I contratti collettivi di lavoro che prevedono una clausola sulle pari opportunità sono pari al 48%. Il 92% contiene clausole su sicurezza sociale (fondi disabilità, sostegno alla disoccupazione) e pensioni (di questi, l’86% fa riferimento a fondi pensione). È quanto emerge da un’analisi condotta dal Consiglio nazionale dell’economia e del lavoro (Cnel) su un campione di 90 contratti di lavoro italiani nell’ambito del progetto europeo Colbar (“Europe-wide analyses of COLlective BARgaining agreements”), avviato nel 2019 e concluso in questi giorni con l’approvazione della rendicontazione comunicata al Cnel dal Directorate-General for Employment, Social Affairs and Inclusion della Commissione europea, che ha finanziato l’iniziativa nell’ambito del Programma relativo alle Relazioni industriali e al Dialogo sociale (VS/2019/0077).
Dai dati diffusi, nei contratti analizzati la clausola sul periodo di prova è presente nel 91% dei casi. Il 96% presenta clausole su malattia/infortunio e l’88% specifica la retribuzione riconosciuta durante il periodo di congedo, mentre il 67% regolamenta una forma di assistenza sanitaria finanziata dal datore di lavoro. Il 98% dei contratti presenta, infine, clausole sui diritti parentali, ma il diritto alla paternità (inteso come diritto diverso dal semplice esercizio del congedo parentale/congedo di maternità in assenza della madre) è meno diffuso (39%).

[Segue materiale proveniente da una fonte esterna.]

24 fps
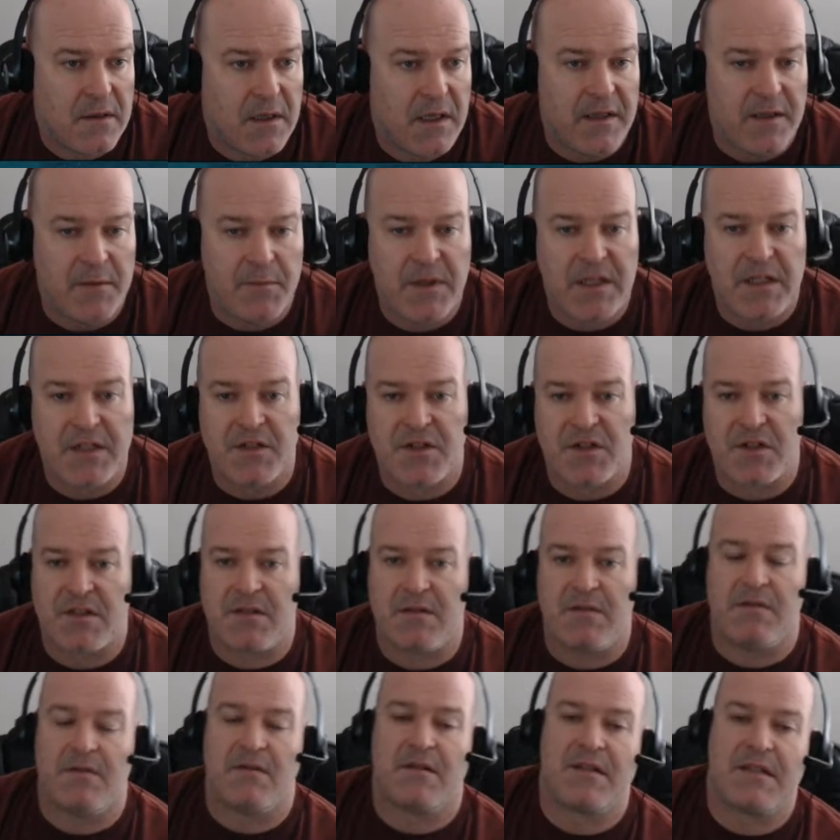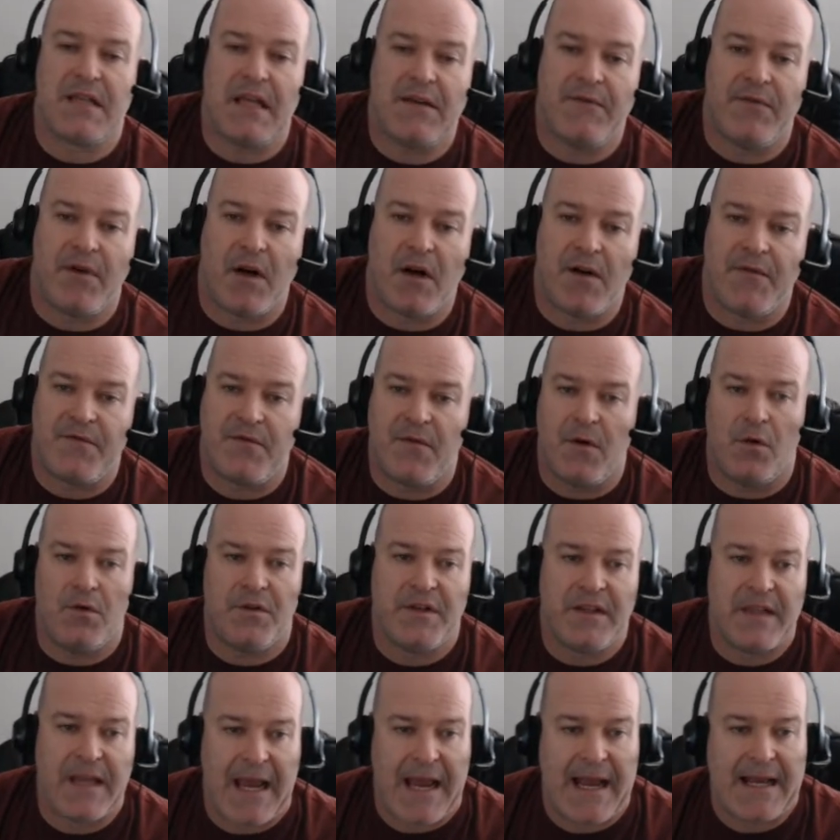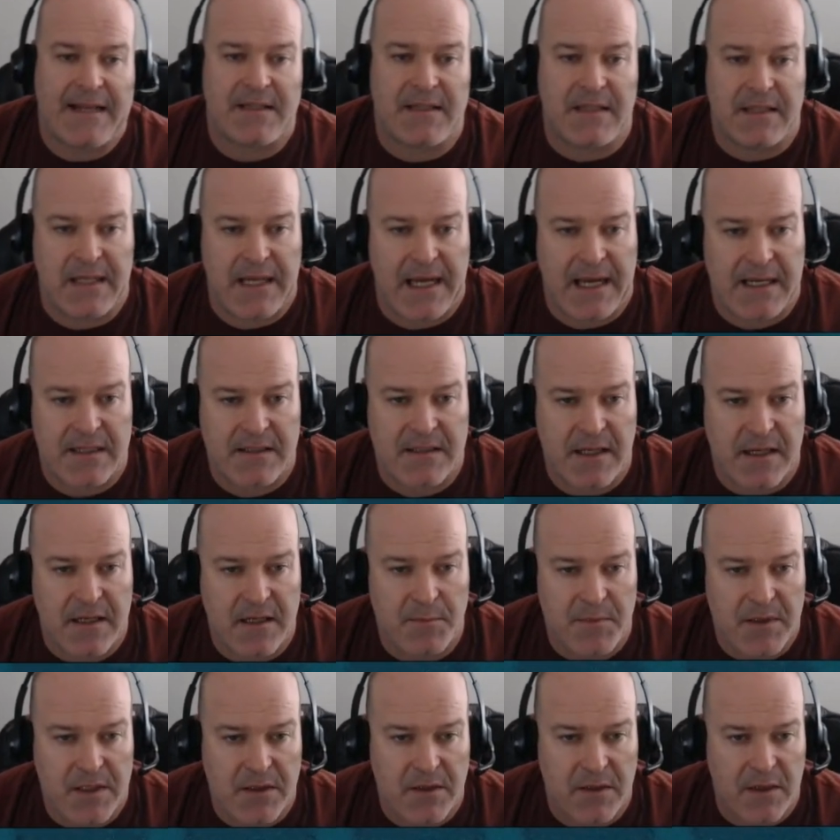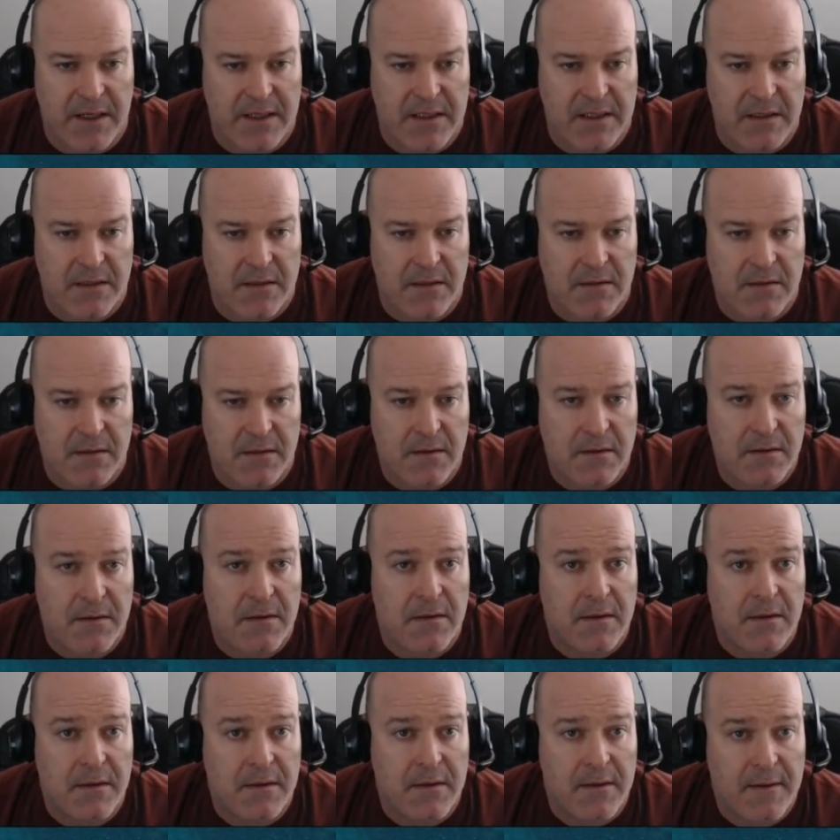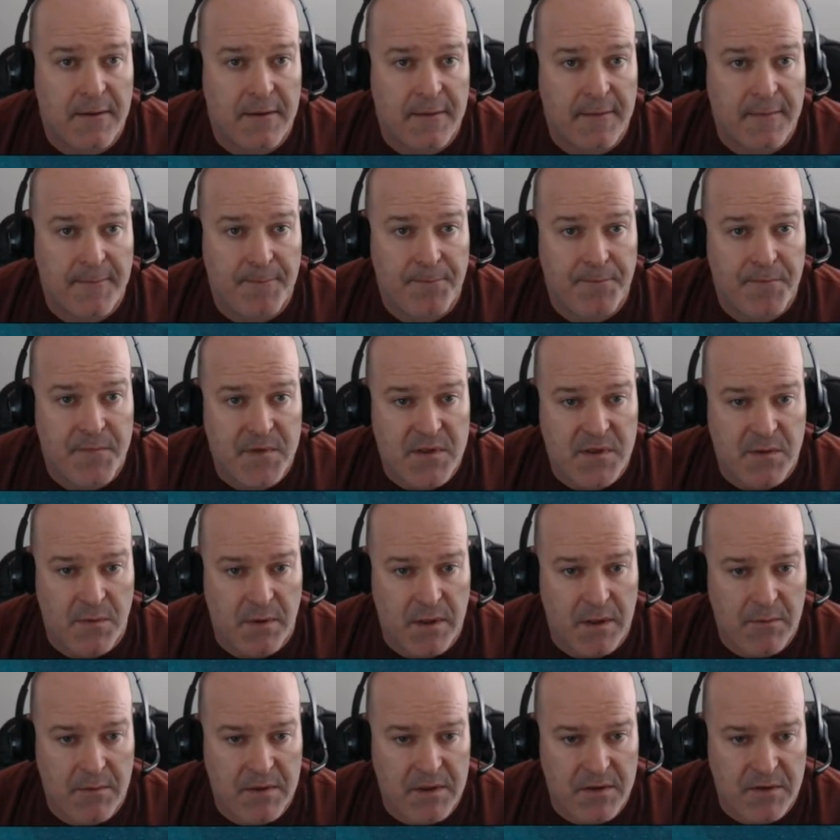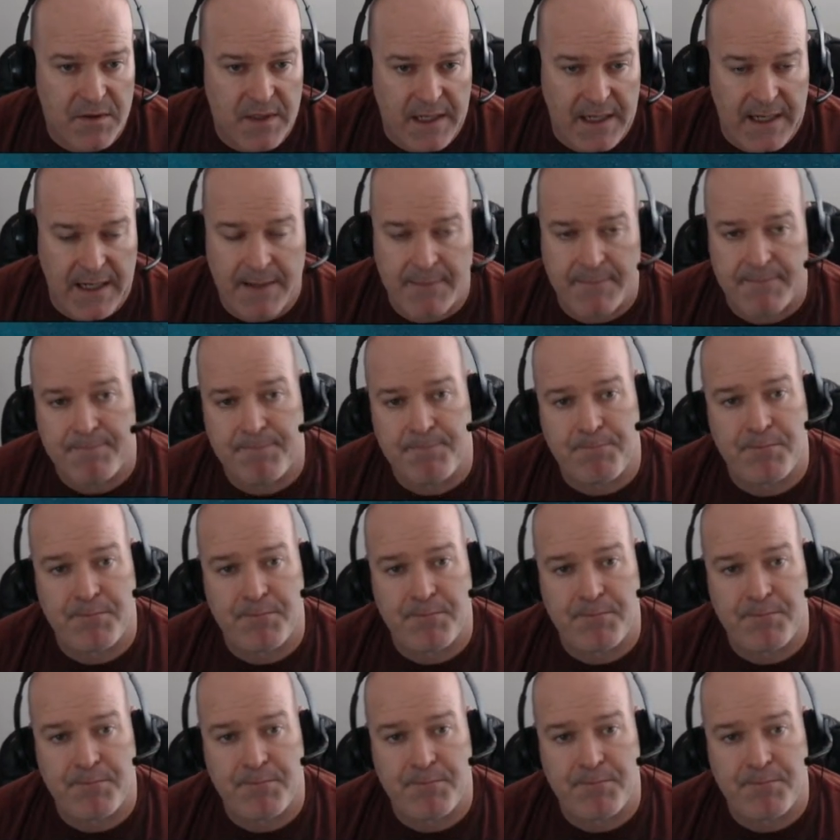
And then we can just save off only the acid gas. That could be a good idea. So why don't we do that?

“La costruzione di un indicatore della qualità della contrattazione è di rilevanza non solo per monitorare i cambiamenti nella regolamentazione della disciplina del lavoro, ma per ‘ordinare’ i Ccnl secondo uno schema non solo quantitativo”, afferma il presidente del Cnel, Tiziano Treu.
Queste analisi – viene precisato in una vota – vanno nella direzione auspicata dall’OCSE sui criteri di misurazione della qualità delle relazioni industriali e dell’ambiente di lavoro.